• Task details: Give back every line of the data exactly. Pictures are not part of the copy.

(Saved entries)
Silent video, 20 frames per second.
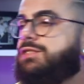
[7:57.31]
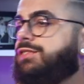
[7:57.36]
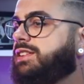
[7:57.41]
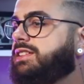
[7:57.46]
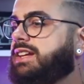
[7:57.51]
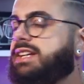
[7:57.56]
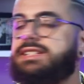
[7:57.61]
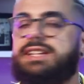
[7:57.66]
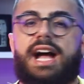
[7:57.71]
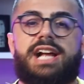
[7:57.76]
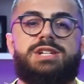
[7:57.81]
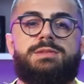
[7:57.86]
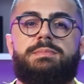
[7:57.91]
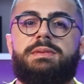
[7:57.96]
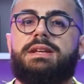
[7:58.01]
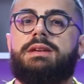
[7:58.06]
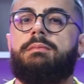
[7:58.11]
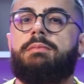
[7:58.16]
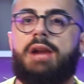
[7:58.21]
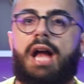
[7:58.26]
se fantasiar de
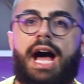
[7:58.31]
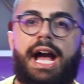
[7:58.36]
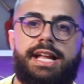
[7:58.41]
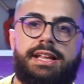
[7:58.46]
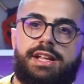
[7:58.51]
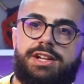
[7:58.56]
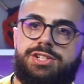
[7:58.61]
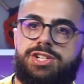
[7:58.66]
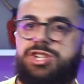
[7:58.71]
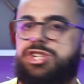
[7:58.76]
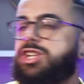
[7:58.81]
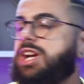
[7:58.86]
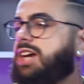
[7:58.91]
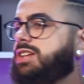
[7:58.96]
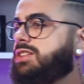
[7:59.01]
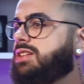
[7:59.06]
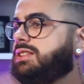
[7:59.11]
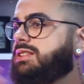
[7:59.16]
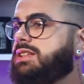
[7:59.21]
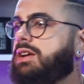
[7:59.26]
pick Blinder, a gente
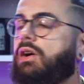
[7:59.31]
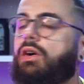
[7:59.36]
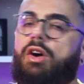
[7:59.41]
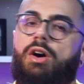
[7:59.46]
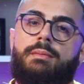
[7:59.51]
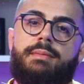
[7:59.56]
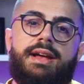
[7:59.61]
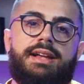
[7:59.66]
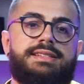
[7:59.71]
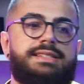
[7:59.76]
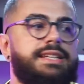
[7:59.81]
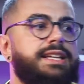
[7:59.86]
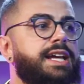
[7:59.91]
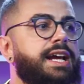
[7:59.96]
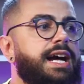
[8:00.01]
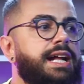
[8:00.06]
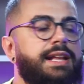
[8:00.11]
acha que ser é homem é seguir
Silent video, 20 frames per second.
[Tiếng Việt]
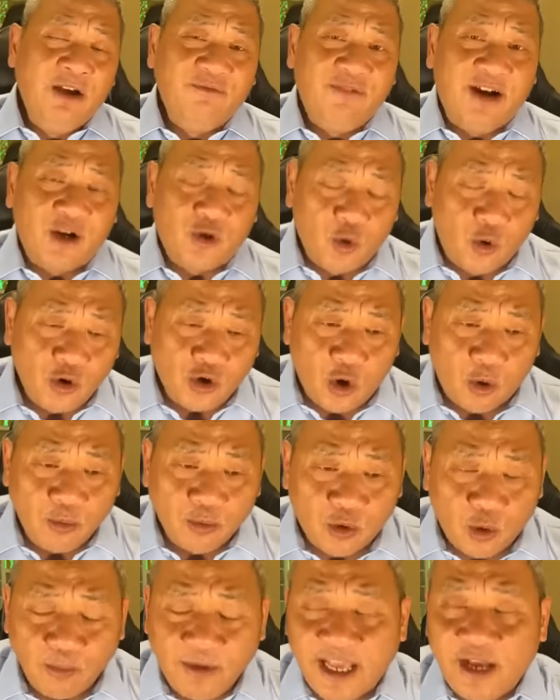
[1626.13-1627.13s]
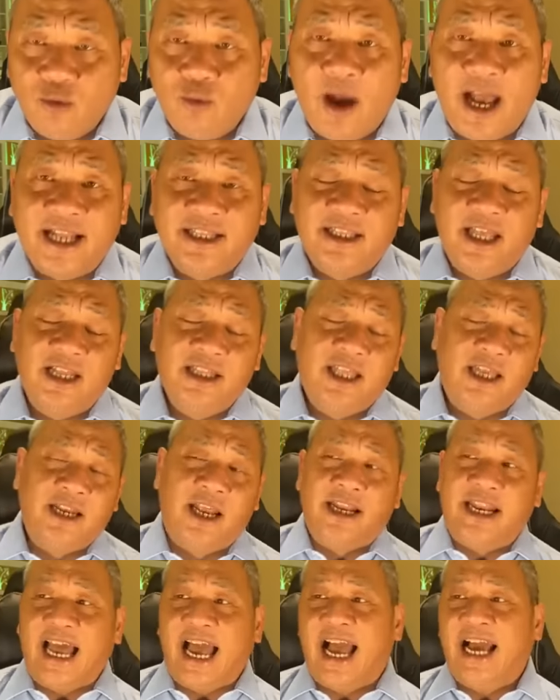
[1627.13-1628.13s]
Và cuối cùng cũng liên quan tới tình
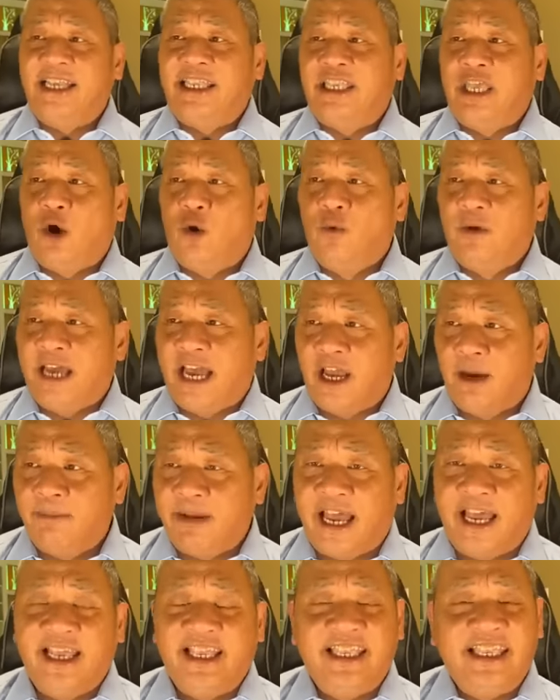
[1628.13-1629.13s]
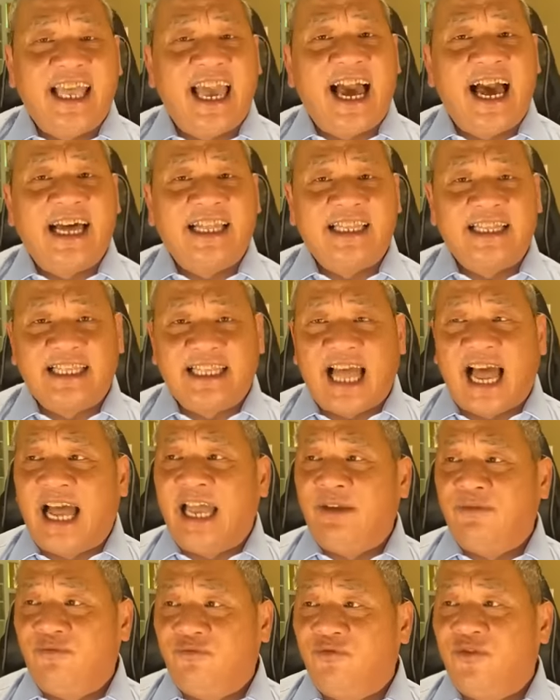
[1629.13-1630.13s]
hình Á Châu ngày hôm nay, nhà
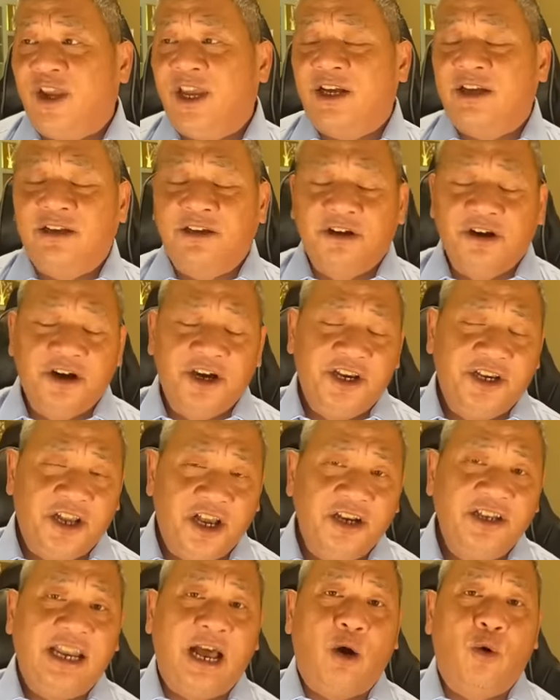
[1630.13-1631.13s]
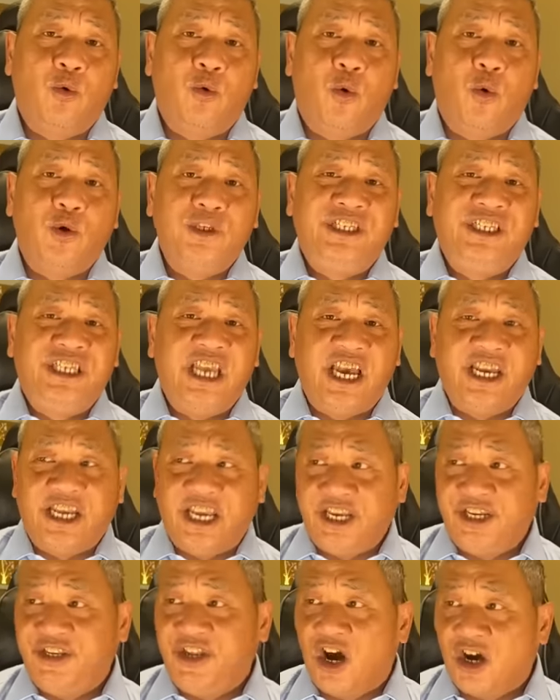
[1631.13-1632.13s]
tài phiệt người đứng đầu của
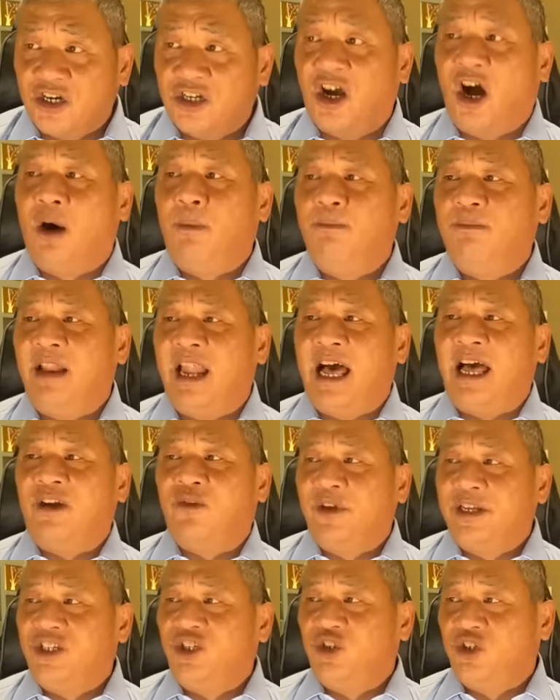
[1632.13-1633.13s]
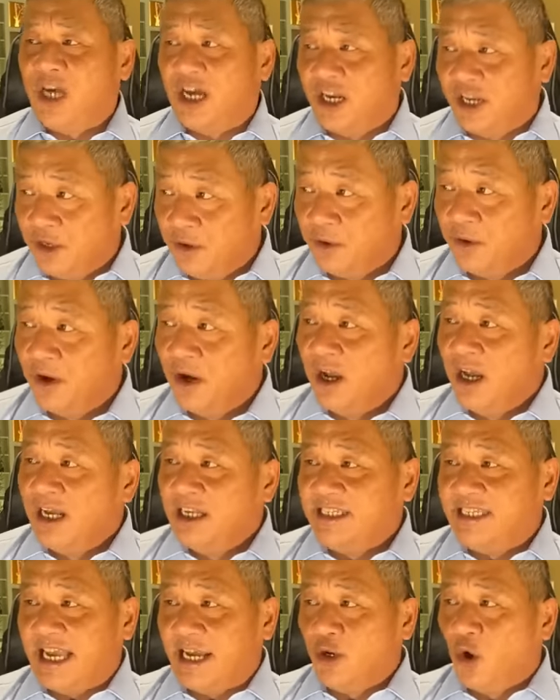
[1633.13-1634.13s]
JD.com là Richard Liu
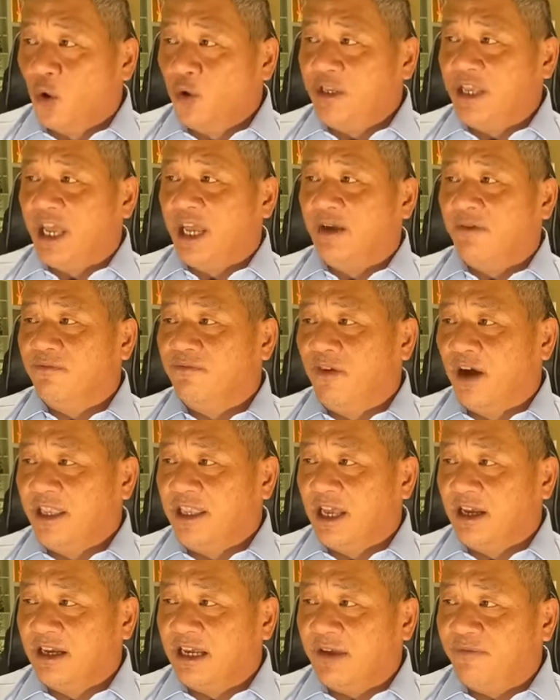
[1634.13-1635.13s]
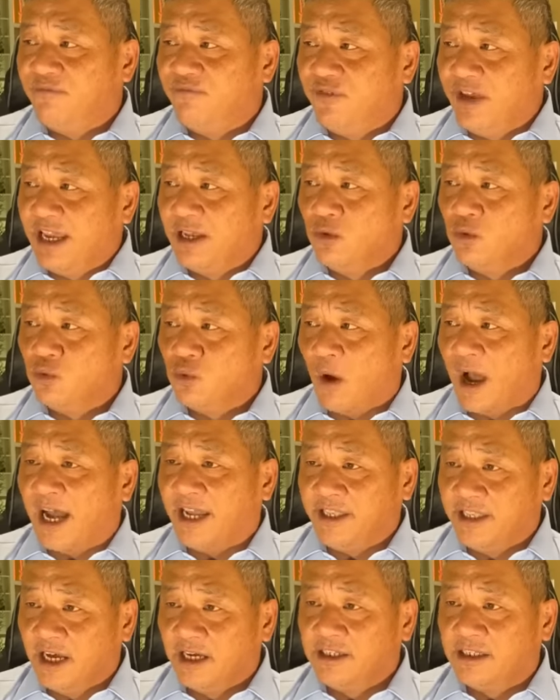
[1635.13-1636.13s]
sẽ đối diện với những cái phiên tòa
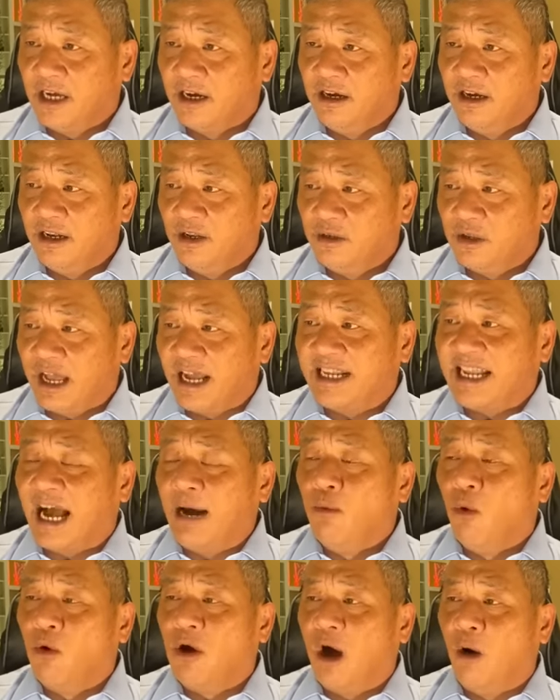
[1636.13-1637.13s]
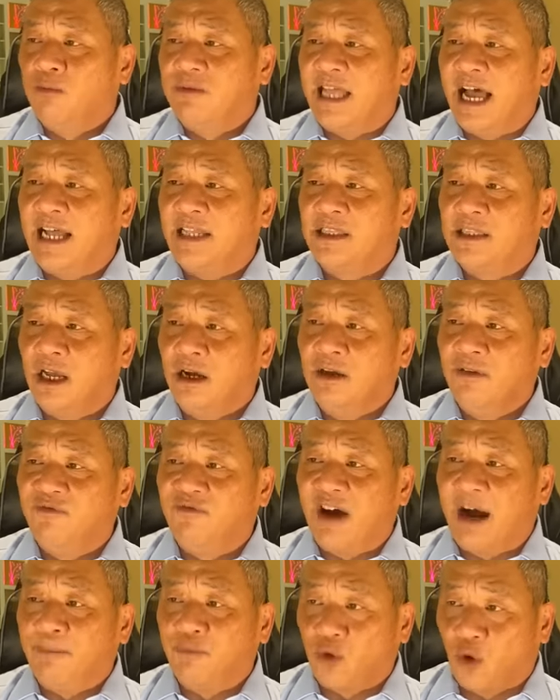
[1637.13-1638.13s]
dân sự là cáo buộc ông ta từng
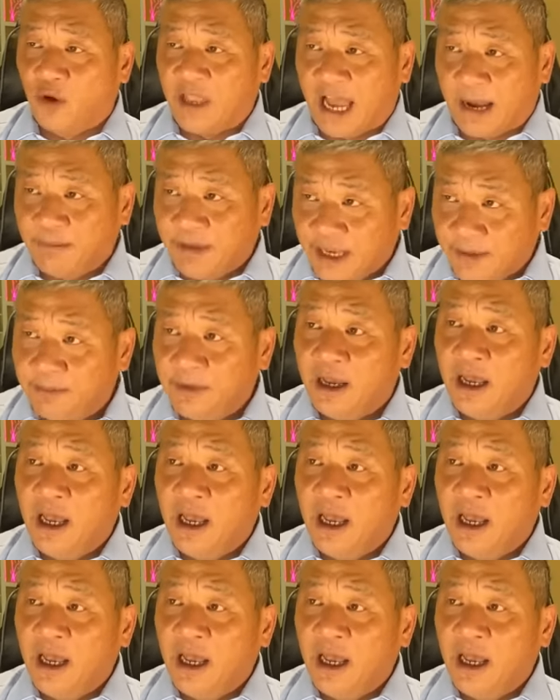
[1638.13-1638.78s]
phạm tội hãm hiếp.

• Reply to the task:
Silent video, 20 frames per second.
[7:57.31]
[7:57.36]
[7:57.41]
[7:57.46]
[7:57.51]
[7:57.56]
[7:57.61]
[7:57.66]
[7:57.71]
[7:57.76]
[7:57.81]
[7:57.86]
[7:57.91]
[7:57.96]
[7:58.01]
[7:58.06]
[7:58.11]
[7:58.16]
[7:58.21]
[7:58.26]
se fantasiar de
[7:58.31]
[7:58.36]
[7:58.41]
[7:58.46]
[7:58.51]
[7:58.56]
[7:58.61]
[7:58.66]
[7:58.71]
[7:58.76]
[7:58.81]
[7:58.86]
[7:58.91]
[7:58.96]
[7:59.01]
[7:59.06]
[7:59.11]
[7:59.16]
[7:59.21]
[7:59.26]
pick Blinder, a gente
[7:59.31]
[7:59.36]
[7:59.41]
[7:59.46]
[7:59.51]
[7:59.56]
[7:59.61]
[7:59.66]
[7:59.71]
[7:59.76]
[7:59.81]
[7:59.86]
[7:59.91]
[7:59.96]
[8:00.01]
[8:00.06]
[8:00.11]
acha que ser é homem é seguir
Silent video, 20 frames per second.
[Tiếng Việt]
[1626.13-1627.13s]
[1627.13-1628.13s]
Và cuối cùng cũng liên quan tới tình
[1628.13-1629.13s]
[1629.13-1630.13s]
hình Á Châu ngày hôm nay, nhà
[1630.13-1631.13s]
[1631.13-1632.13s]
tài phiệt người đứng đầu của
[1632.13-1633.13s]
[1633.13-1634.13s]
JD.com là Richard Liu
[1634.13-1635.13s]
[1635.13-1636.13s]
sẽ đối diện với những cái phiên tòa
[1636.13-1637.13s]
[1637.13-1638.13s]
dân sự là cáo buộc ông ta từng
[1638.13-1638.78s]
phạm tội hãm hiếp.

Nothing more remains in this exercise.